Extrait de Scène de la vie cachée en Amérique :

« 64. L’observation des chiens m’a appris le chant, et passer à la contre-attaque dépend d’une certaine position de la main gauche contre la joue exprimant l’inquiétude.

Du temps où je n’étais pas en Amérique, je croyais encore à la noblesse rédemptrice des blessures.

Sur les bords du Missouri, je suis monté en grade en faisant miennes des familles de langues, en exploitant tous les malentendus. J’ai fait de l’humiliation du monde mon tumulte.

On pourrait le dire autrement : je suis assis sur la rive, l’herbe m’arrive aux genoux, mon chien porte fièrement un bandana rouge autour du cou. Quand je le veux, il se jette à l’eau pour rapporter un bâton. Je combats la race des seigneurs et j’ai besoin d’un plus petit que moi. »
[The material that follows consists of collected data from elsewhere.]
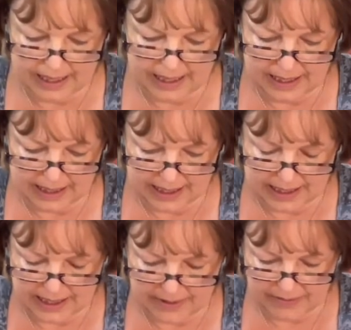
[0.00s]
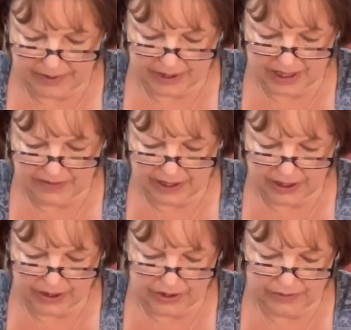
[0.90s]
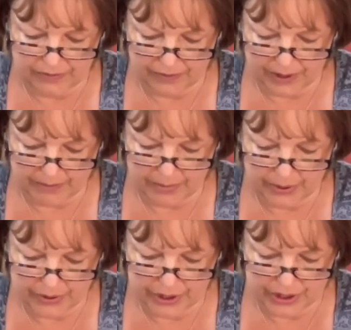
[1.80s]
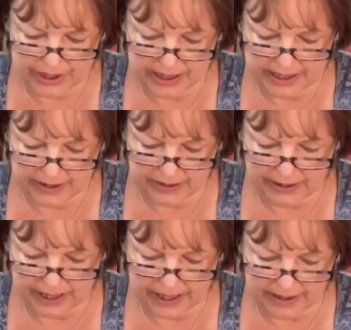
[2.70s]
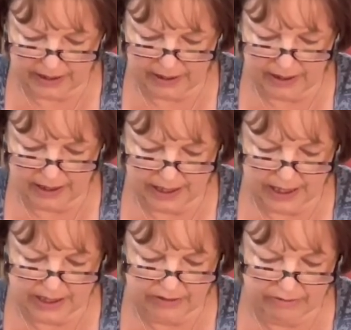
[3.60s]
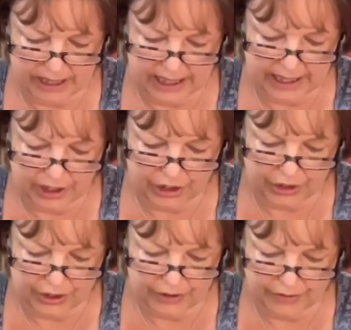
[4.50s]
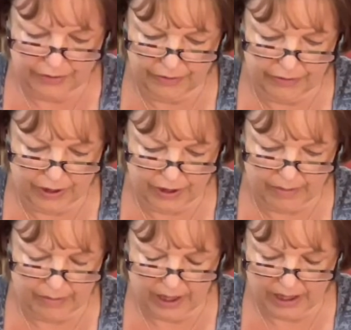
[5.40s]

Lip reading: That's it. We'll give it a good firm push until that is a really good firm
[Paol Keineg, Scènes de la vie cachée en Amérique, p. 81]

*

Paol Keineg, Scènes de la vie cachée en Amérique, éditions Les Hauts-Fonds, 2021

Site des éditions Les Hauts-Fonds

1) cf. Le poème du pays qui a faim & Hommes liges des talus en transes ; etc.

2) cf. Chroniques et croquis des villages verrouillés & Histoires vraies ; etc.

3) cf. Là, et pas là ; Des proses en manque d’élévation, ou ce dernier paru : Scènes de la vie cachée en Amérique ; etc.